A Study of Social, Cultural, Economic, Religious, Moral, Political Views in the Dramas of George Bernand Shaw
By – Dr. Neena Sharma, Issue XIII, February 2016
Introduction to the author:
Dr. Neena Sharma
Dr. Neena Sharma is working as an Assistant Professor in the Department of Applied Sciences & Humanities in Raj Kumar Goel Institute of Technology, Ghaziabad, UP (India). She has been teaching Professional Communication in B.Tech., MCA courses for over years. Her area of research is American English Literature. She has offered research papers about different issues in English Language and Literature in National & International seminars/ conferences and also in the renowned International journals of English.
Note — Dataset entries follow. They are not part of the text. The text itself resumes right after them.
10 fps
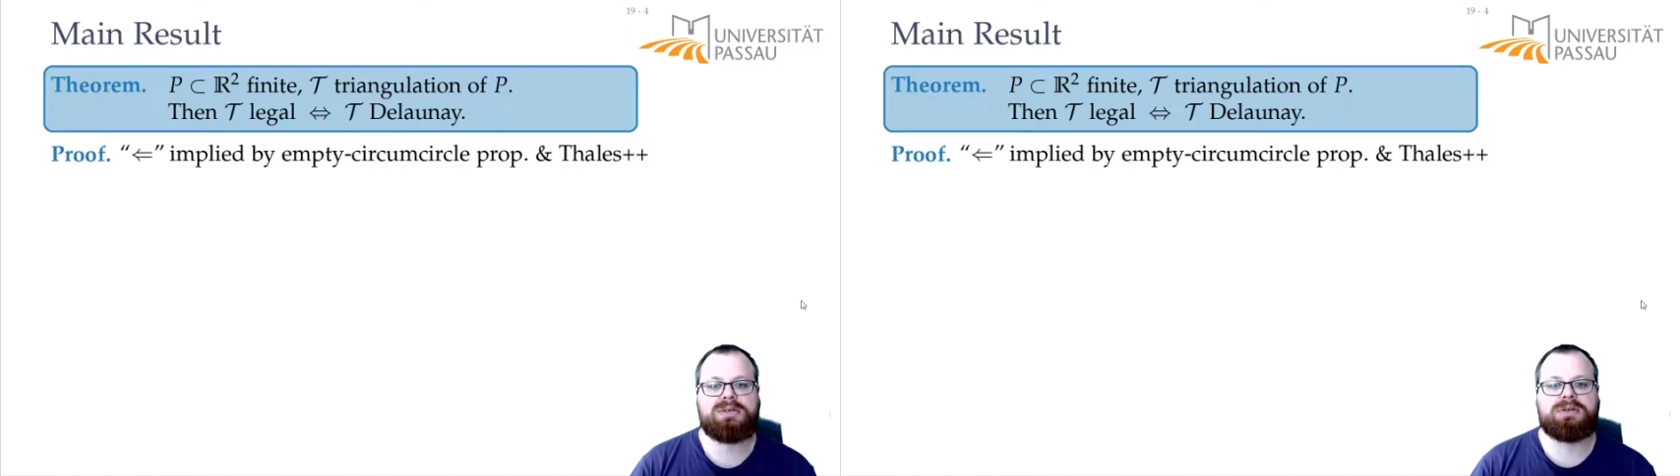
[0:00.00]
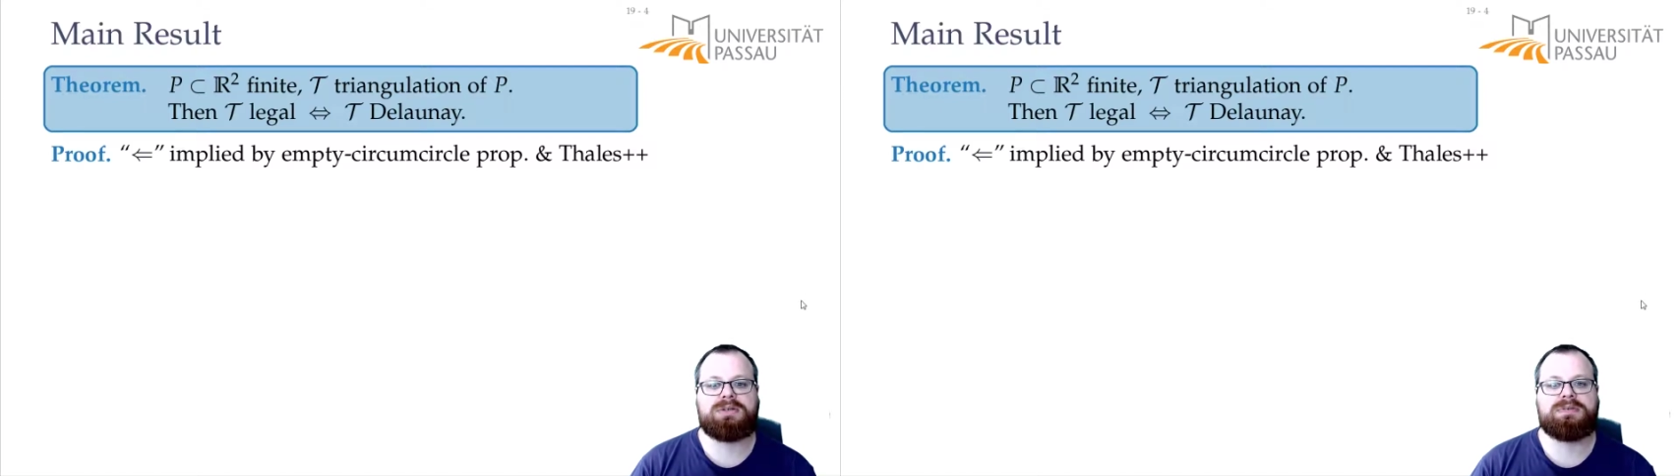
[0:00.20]

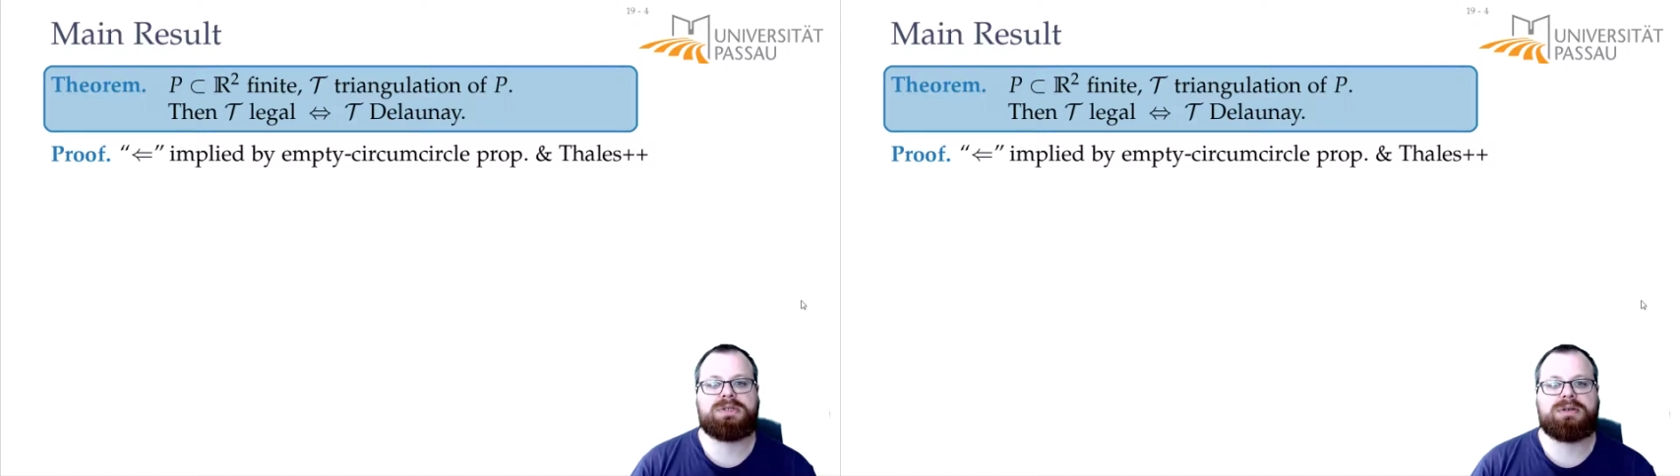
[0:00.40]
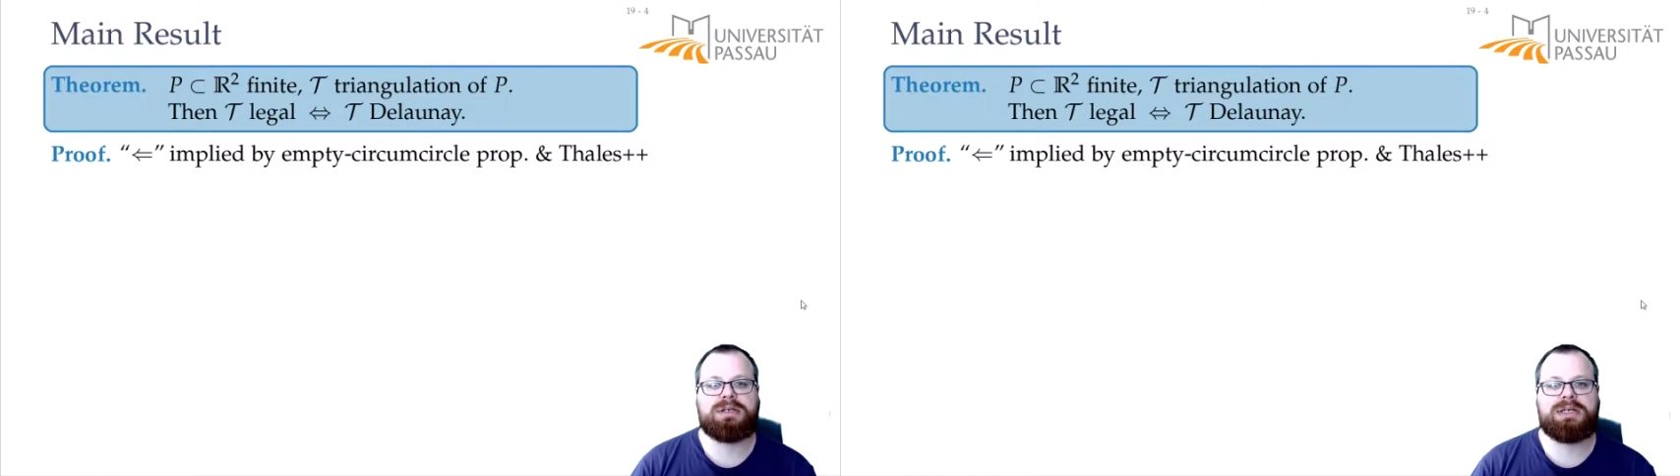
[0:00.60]

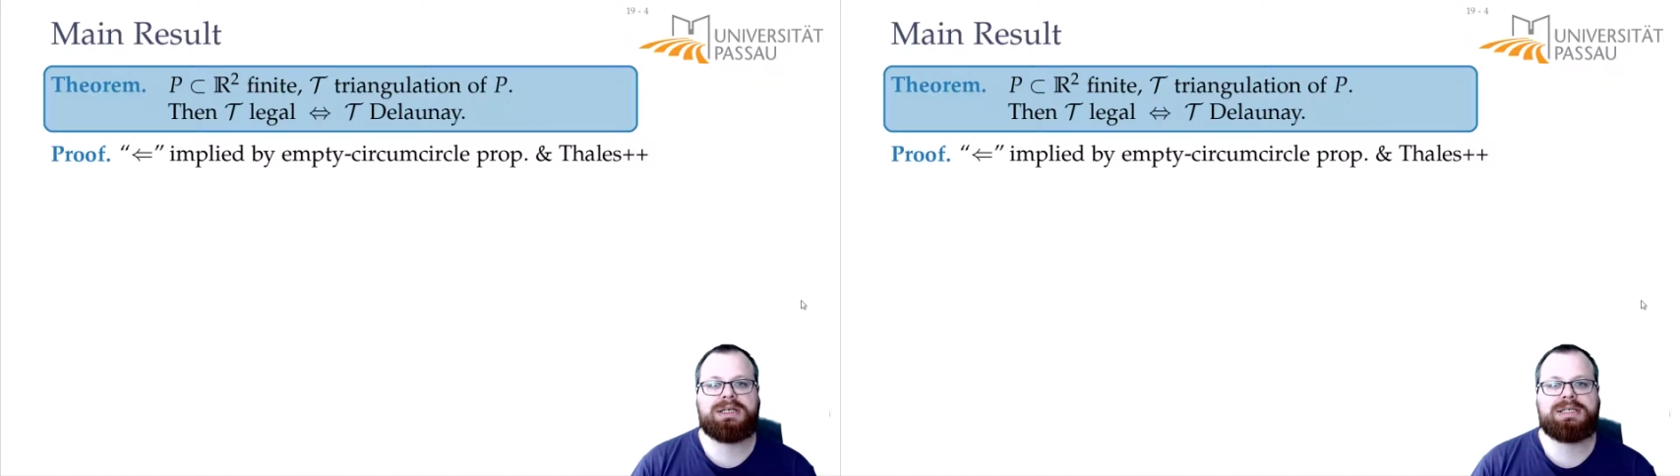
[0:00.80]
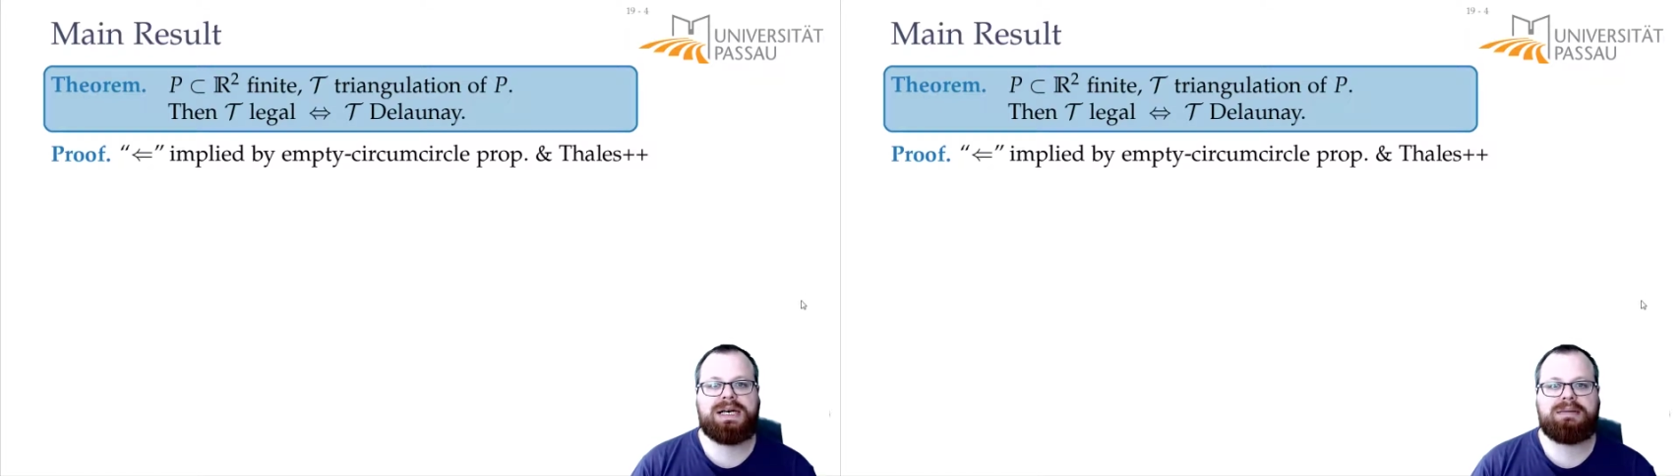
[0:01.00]

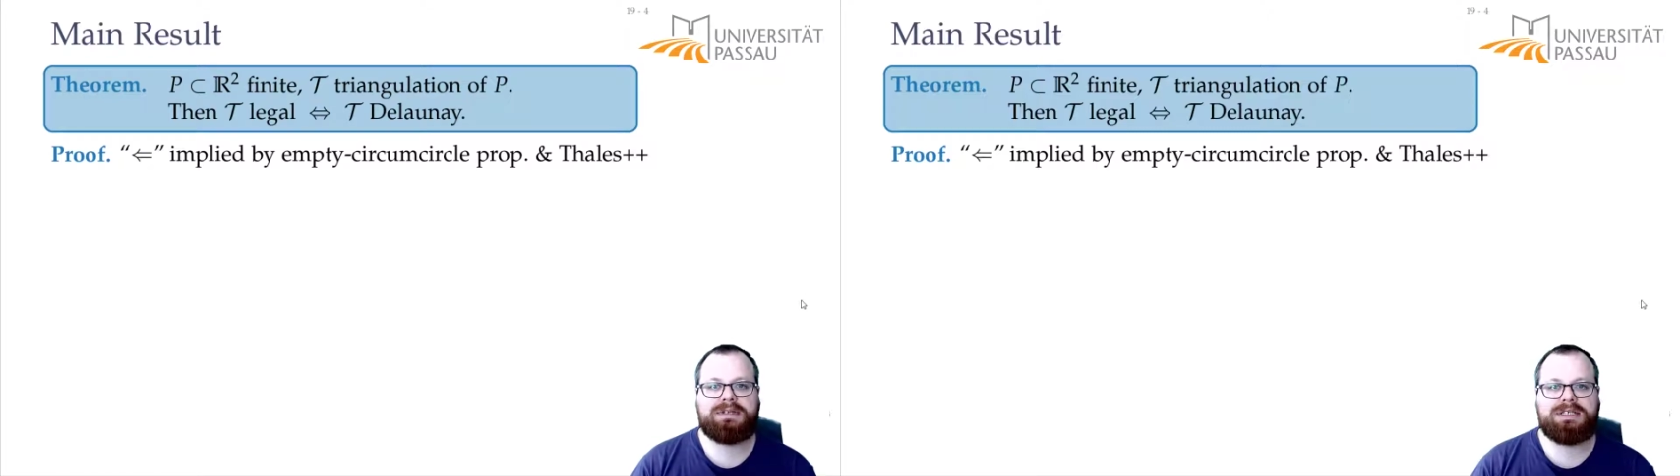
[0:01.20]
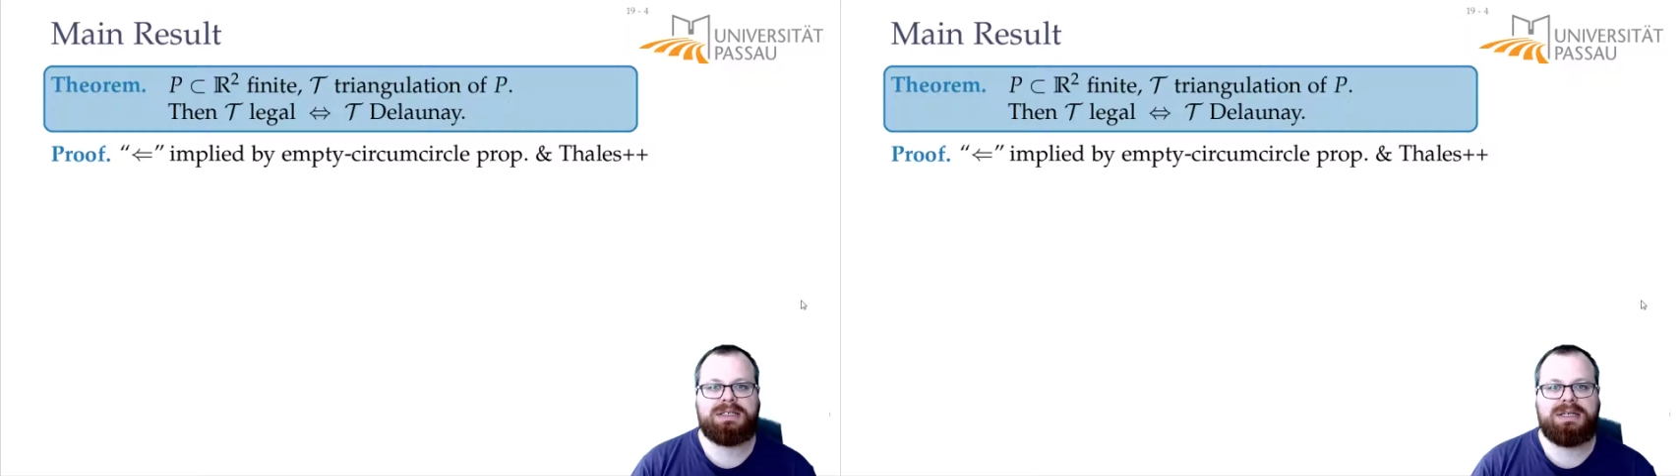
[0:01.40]
circumcircle is
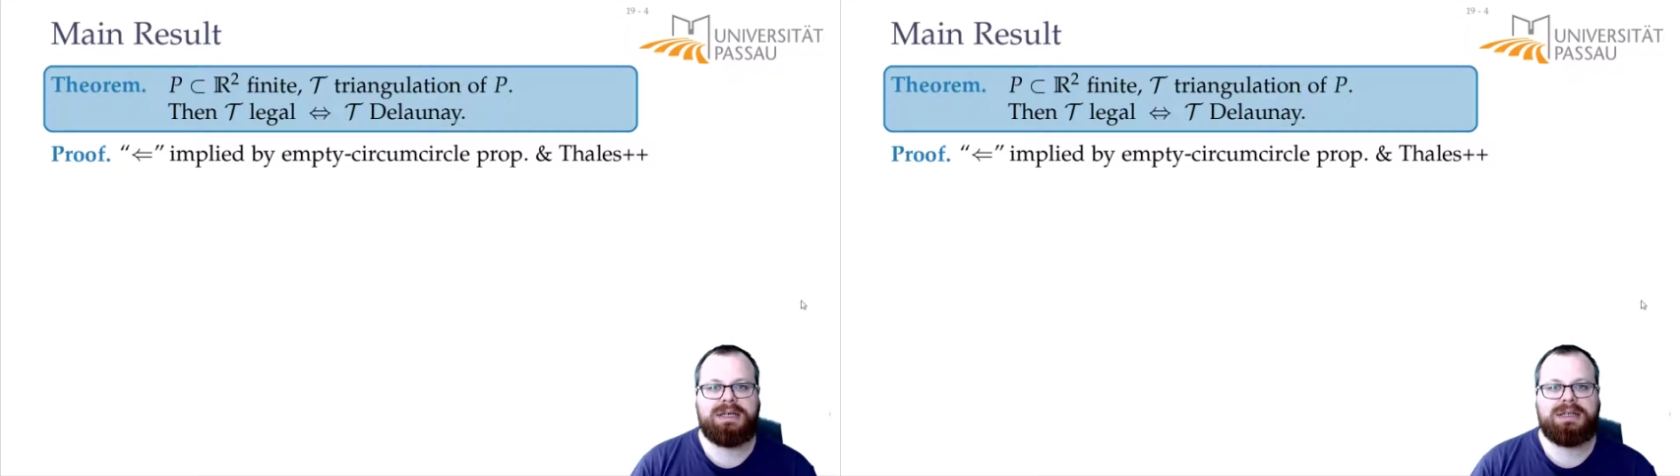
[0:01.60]
empty.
Shaw’s view on a variety of other subjects becomes explicable if we keep his theory of Life Force in mind. He considers poverty an evil, and scorns capitalism because they defect the purpose of the life force. He has never been a socialist for the sake of socialism. For him it (socialism) is only a means for doing away with the ponderous machinery of capitalism, which is trying to stifle the activities of the Life Force.” Shaw is a socialist, because he knows that unless all have equal incomes, equal freedom and leisure, the Life Force will not be able to move upward. Socialism is desirable for it makes easy the evolutionary function of the Life Force. This Paper focuses on Social, Cultural, Economic, Religious, Moral, Political Views in the Dramas of George Bernand Shaw.
Keywords: Social, Cultural, Economic, Religious, Moral
Alardyce Nicholl regards Shaw as the father of the theatre of ideas in England, and says that his plays are so many sermons on social follies and social vices. Shaw himself said that he wrote his plays with the deliberate object of converting the nation to his point of view. He regarded current views of economics, religion, sexual relationships, etc, as entirely wrong and so sought to change them by discussing them and turning them and turning them topsy-turvy in his plays. In the course of his long dramatic career, he has expressed himself practically on every subject between heaven and earth- literature, art, medicine, religion, politics, morality, marriage and family relations, racial prejudice, poverty and social standards.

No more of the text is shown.